Collected data entries:
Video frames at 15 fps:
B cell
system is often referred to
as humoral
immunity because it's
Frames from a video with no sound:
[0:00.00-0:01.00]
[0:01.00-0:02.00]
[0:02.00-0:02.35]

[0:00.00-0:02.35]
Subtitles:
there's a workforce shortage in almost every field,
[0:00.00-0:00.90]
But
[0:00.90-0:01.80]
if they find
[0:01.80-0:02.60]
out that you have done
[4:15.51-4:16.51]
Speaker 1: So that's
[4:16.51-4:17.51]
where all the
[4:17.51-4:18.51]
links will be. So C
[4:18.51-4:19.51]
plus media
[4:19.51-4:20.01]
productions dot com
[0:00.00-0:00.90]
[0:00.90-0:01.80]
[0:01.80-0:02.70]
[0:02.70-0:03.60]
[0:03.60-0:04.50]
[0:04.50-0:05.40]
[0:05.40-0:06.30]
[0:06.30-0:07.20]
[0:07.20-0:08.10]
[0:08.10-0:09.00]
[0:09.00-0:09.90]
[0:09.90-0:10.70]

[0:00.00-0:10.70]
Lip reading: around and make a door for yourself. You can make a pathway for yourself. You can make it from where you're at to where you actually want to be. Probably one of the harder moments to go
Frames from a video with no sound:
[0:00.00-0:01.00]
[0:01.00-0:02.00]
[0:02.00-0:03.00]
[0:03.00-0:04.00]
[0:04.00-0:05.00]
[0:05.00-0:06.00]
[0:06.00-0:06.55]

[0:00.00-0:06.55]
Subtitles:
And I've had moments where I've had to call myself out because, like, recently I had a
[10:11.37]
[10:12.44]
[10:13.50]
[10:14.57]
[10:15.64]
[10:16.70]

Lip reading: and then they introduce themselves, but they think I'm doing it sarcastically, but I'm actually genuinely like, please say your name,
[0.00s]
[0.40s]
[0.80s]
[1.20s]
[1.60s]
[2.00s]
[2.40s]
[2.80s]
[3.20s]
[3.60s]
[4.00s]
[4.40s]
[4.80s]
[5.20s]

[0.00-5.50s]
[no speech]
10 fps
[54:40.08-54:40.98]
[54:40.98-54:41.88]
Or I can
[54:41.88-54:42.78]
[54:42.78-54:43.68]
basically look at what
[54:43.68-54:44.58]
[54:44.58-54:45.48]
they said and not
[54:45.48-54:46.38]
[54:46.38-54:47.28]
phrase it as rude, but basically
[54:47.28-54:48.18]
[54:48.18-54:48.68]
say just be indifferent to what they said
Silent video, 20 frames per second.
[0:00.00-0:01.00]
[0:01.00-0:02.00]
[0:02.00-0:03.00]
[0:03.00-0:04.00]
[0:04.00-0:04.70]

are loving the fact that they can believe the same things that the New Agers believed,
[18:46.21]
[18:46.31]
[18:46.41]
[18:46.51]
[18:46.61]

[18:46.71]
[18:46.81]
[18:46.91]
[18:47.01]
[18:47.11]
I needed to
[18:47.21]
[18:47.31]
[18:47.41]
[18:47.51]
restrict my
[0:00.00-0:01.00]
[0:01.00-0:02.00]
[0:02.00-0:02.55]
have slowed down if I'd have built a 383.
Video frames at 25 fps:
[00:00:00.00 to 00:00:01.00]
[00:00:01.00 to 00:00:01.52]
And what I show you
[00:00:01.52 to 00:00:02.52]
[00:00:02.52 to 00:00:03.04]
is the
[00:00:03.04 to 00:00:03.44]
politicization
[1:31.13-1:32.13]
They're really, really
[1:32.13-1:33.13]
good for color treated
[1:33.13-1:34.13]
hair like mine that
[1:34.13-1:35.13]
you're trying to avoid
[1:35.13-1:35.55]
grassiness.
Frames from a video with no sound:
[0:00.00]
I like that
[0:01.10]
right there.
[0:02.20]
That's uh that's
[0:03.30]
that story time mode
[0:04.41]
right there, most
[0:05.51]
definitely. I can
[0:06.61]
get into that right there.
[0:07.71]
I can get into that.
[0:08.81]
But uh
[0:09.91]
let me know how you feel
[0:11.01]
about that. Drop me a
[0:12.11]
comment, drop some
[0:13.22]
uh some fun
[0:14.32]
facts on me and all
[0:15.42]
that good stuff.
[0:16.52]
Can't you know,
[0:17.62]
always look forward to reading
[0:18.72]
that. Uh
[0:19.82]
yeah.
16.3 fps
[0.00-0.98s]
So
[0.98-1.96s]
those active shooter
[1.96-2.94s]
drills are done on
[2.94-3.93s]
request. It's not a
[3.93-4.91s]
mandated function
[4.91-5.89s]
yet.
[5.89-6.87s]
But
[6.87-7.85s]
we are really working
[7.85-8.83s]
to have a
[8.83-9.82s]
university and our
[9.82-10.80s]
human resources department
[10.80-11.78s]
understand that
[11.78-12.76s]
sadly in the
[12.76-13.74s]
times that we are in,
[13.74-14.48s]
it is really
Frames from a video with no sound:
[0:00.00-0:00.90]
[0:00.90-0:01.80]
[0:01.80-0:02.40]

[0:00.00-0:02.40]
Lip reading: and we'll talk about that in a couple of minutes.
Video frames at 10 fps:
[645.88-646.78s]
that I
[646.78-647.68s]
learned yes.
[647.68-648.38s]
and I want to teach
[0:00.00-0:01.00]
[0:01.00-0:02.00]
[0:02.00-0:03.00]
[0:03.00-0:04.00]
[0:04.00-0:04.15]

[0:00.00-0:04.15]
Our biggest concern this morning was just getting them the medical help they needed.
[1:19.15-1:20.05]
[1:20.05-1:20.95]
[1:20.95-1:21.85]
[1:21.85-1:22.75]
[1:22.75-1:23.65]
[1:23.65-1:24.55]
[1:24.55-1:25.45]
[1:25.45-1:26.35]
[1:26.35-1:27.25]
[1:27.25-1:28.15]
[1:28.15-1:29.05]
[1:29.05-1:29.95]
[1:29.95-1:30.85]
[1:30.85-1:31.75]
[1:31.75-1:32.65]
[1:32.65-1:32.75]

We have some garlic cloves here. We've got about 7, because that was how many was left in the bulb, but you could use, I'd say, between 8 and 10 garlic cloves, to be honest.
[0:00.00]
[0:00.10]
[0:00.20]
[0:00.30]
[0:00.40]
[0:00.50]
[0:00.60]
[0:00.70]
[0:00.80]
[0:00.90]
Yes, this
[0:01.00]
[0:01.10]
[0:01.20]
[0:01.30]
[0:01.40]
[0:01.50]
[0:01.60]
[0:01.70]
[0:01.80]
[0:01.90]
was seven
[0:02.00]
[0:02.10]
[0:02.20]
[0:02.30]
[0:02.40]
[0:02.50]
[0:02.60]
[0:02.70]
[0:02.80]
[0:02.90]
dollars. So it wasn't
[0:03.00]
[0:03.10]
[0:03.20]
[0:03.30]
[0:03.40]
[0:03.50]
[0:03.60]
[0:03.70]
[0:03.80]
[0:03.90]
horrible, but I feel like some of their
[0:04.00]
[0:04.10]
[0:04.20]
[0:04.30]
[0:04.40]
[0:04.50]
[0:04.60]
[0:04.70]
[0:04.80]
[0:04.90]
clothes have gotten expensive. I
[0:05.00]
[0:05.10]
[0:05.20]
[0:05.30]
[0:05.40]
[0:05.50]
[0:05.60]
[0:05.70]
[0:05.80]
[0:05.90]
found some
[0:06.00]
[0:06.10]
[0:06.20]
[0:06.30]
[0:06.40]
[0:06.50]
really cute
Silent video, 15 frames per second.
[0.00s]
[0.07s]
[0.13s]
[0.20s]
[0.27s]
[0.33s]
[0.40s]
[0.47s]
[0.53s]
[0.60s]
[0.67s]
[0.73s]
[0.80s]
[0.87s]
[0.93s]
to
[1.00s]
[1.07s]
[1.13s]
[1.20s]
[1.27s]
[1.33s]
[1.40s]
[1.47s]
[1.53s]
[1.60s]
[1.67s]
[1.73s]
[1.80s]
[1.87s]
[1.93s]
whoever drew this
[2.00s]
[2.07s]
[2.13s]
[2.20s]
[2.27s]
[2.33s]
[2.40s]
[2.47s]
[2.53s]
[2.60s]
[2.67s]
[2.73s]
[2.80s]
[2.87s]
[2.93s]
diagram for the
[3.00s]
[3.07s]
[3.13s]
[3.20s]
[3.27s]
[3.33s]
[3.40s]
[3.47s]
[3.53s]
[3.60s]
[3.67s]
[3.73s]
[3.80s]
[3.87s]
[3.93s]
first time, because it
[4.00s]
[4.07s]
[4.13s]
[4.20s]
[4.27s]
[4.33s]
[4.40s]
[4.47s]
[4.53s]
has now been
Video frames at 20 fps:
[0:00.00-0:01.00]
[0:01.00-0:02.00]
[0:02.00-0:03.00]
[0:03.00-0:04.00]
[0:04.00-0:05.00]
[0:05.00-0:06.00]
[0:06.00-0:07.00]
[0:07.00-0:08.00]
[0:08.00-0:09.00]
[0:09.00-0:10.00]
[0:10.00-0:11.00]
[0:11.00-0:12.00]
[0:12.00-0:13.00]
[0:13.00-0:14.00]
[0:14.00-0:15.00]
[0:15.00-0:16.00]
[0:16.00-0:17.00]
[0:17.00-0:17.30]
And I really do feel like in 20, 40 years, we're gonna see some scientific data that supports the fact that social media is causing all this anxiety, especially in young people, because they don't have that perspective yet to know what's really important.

__The problem__
Filter the records above for "Silent" and copy every matching line.

__Answer to the exercise__
Silent video, 20 frames per second.
Silent video, 15 frames per second.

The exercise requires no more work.